### Exercise instructions
In the entries below, find every line with "second" and copy it.

### Dataset excerpts
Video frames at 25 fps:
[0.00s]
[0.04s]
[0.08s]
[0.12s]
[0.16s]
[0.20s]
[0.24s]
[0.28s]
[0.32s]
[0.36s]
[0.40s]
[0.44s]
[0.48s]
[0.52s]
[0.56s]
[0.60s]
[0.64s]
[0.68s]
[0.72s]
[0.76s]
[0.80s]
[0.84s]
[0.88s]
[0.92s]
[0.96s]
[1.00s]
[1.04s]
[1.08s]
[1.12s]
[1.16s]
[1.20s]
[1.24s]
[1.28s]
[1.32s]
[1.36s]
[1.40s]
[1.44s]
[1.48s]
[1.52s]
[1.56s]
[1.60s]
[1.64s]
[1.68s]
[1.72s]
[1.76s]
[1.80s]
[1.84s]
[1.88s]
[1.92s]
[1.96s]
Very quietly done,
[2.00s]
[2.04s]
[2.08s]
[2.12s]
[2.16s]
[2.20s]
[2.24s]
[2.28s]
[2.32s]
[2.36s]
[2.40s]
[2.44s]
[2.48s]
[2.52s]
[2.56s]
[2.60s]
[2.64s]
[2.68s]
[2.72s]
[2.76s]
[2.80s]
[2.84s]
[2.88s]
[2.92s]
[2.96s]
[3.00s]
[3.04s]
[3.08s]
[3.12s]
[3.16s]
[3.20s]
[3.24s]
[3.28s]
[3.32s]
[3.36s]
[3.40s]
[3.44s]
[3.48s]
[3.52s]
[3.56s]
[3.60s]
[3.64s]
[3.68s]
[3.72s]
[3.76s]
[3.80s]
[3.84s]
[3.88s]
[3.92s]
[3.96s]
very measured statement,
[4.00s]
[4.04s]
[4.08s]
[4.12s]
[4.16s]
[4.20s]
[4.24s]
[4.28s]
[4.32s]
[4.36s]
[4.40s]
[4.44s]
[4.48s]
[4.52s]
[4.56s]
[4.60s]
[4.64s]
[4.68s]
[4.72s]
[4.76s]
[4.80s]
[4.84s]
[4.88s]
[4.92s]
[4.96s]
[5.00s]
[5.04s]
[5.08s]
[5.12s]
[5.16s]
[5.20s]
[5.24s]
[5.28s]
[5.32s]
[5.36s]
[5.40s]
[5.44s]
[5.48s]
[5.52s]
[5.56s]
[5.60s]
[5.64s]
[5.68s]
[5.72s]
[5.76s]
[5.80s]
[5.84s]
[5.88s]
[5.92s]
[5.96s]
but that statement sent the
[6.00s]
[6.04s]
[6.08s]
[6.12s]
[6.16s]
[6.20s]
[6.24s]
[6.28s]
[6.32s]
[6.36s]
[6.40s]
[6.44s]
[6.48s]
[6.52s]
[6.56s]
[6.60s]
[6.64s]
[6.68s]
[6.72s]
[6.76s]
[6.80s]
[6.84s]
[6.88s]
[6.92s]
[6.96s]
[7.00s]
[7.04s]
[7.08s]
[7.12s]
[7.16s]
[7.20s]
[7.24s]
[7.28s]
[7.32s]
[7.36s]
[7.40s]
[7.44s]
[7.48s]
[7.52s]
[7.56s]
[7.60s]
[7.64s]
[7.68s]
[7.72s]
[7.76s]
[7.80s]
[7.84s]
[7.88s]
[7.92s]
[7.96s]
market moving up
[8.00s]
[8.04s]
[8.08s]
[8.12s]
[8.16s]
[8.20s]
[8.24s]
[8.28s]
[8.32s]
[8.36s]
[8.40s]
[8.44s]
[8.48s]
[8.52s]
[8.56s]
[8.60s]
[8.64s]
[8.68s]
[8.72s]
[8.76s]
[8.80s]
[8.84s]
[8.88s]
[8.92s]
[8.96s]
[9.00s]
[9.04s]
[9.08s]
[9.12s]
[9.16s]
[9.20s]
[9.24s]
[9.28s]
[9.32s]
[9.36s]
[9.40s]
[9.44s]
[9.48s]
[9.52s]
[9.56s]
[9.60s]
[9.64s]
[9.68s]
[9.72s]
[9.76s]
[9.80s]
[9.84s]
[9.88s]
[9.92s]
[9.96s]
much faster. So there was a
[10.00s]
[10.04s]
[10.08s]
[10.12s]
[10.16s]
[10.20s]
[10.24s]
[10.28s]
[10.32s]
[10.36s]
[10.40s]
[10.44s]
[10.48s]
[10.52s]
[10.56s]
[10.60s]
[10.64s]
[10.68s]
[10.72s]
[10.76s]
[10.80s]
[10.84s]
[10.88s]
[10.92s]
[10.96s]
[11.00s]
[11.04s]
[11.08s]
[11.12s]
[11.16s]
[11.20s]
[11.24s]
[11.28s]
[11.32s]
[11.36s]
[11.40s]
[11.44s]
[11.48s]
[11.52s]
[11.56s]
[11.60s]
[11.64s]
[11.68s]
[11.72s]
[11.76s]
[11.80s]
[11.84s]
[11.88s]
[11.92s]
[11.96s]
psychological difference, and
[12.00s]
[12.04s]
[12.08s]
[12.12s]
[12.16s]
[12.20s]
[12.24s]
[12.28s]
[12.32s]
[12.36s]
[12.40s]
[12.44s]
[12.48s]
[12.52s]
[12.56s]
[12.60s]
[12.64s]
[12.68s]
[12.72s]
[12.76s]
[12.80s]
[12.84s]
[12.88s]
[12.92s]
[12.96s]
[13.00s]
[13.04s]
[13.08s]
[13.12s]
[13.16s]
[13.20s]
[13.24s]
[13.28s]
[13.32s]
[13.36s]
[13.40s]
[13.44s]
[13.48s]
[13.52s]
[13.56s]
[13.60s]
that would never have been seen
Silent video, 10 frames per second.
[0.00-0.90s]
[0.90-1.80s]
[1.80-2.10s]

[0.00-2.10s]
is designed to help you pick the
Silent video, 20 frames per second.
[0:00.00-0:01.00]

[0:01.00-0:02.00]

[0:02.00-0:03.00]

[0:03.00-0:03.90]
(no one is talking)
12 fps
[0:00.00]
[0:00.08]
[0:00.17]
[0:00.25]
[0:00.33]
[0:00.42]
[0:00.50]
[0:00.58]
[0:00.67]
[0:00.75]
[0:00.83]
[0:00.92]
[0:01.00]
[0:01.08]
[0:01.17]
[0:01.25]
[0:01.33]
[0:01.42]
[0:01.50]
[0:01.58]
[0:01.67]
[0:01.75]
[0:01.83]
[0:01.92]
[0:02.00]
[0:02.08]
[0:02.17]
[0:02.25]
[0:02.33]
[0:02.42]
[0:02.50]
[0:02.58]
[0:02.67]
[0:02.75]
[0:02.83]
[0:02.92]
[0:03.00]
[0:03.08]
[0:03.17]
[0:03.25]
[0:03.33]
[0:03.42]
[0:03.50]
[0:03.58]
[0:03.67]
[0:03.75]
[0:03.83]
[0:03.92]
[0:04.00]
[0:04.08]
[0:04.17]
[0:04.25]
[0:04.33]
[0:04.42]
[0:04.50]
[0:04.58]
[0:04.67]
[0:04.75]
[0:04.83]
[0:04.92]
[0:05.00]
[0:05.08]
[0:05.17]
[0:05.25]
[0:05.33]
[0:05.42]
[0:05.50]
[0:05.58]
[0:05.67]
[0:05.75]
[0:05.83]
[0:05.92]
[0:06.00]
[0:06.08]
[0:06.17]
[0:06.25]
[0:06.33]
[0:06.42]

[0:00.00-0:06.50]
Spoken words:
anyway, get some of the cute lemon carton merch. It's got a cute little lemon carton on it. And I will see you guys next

### Result of the task
Silent video, 10 frames per second.
Silent video, 20 frames per second.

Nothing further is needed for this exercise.